Eliza began work the next day, and Billy did
indeed soon find herself ``playing'' under
Bertram's watchful insistence. She resumed her
music, and brought out of exile the unfinished
song. With Bertram she took drives and walks;
and every two or three days she went to see
Aunt Hannah and Marie. She was pleasantly
busy, too, with plans for her coming trip; and
it was not long before even the remorseful
Bertram had to admit that Billy was looking and
appearing quite like her old self.

At the Annex Billy found Calderwell and
Arkwright, one day. They greeted her as if she had
just returned from a far country.

``Well, if you aren't the stranger lady,'' began
Calderwell, looking frankly pleased to see her.
``We'd thought of advertising in the daily press
somewhat after this fashion: `Lost, strayed, or
stolen, one Billy; comrade, good friend, and kind
cheerer-up of lonely hearts. Any information
thankfully received by her bereft, sorrowing
friends.' ''

Billy joined in the laugh that greeted this sally,
but Arkwright noticed that she tried to change
the subject from her own affairs to a discussion
of the new song on Alice Greggory's piano.
Calderwell, however, was not to be silenced.

``The last I heard of this elusive Billy,'' he
resumed, with teasing cheerfulness, ``she was running
down a certain lost calory that had slipped
away from her husband's breakfast, and--''

Billy wheeled sharply.

``Where did you get hold of that?'' she demanded.

``Oh, I didn't,'' returned the man, defensively.
``I never got hold of it at all. I never even saw
the calory--though, for that matter, I don't
think I should know one if I did see it! What we
feared was, that, in hunting the lost calory, you
had lost yourself, and--'' But Billy would hear
no more. With her disdainful nose in the air she
walked to the piano.

``Come, Mr. Arkwright,'' she said with dignity.
``Let's try this song.''

Arkwright rose at once and accompanied her
to the piano.

They had sung the song through twice when
Billy became uneasily aware that, on the other
side of the room, Calderwell and Alice Greggory
were softly chuckling over something they had
found in a magazine. Billy frowned, and twitched
the corners of a pile of music, with restless fingers.
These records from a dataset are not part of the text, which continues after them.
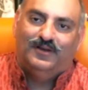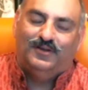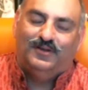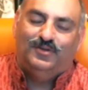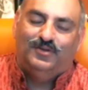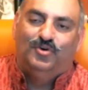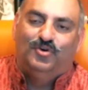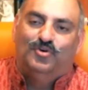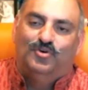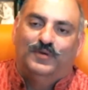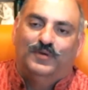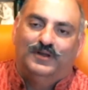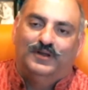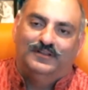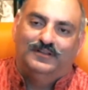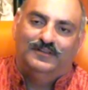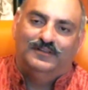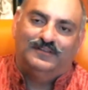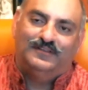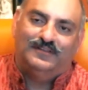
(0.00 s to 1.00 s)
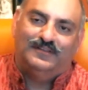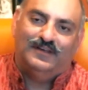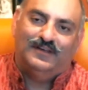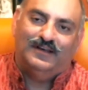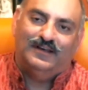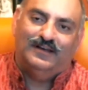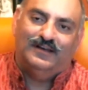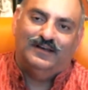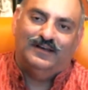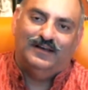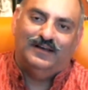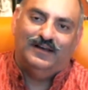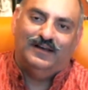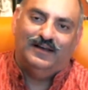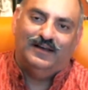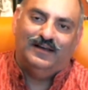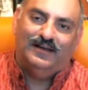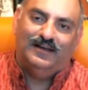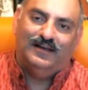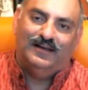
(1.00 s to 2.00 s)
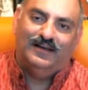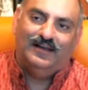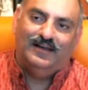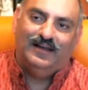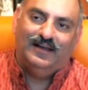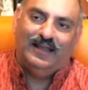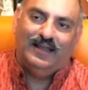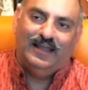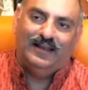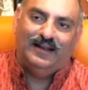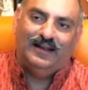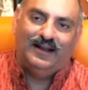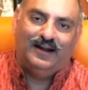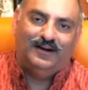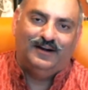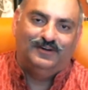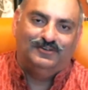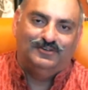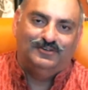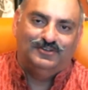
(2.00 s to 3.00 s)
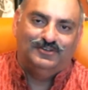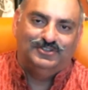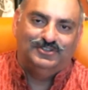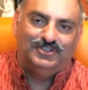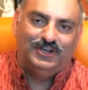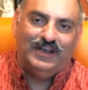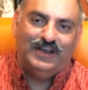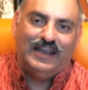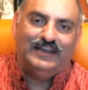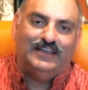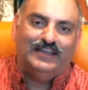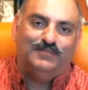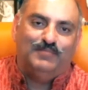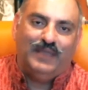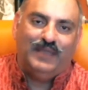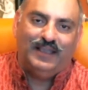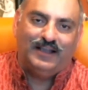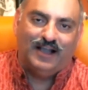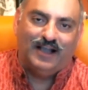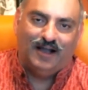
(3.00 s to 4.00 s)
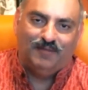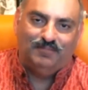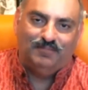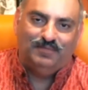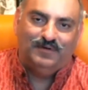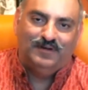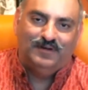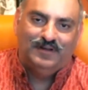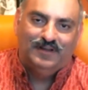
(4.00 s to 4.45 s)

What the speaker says: Humans and our genetic makeup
``I wonder if Alice hasn't got some quartets
here somewhere,'' she murmured, her disapproving
eyes still bent on the absorbed couple across
the room.

Arkwright was silent. Billy, throwing a
hurried glance into his face, thought she detected
a somber shadow in his eyes. She thought, too,
she knew why it was there. So possessed had
Billy been, during the early winter, of the idea
that her special mission in life was to inaugurate
and foster a love affair between disappointed Mr.
Arkwright and lonely Alice Greggory, that now
she forgot, for a moment, that Arkwright himself
was quite unaware of her efforts. She thought
only that the present shadow on his face must
be caused by the same thing that brought worry
to her own heart--the manifest devotion of
Calderwell to Alice Greggory just now across the
room. Instinctively, therefore, as to a coworker
in a common cause, she turned a disturbed face
to the man at her side.

``It is, indeed, high time that I looked after
something besides lost calories,'' she said
significantly. Then, at the evident uncomprehension
in Arkwright's face, she added: ``Has it
been going on like this--very long?''

Arkwright still, apparently, did not understand.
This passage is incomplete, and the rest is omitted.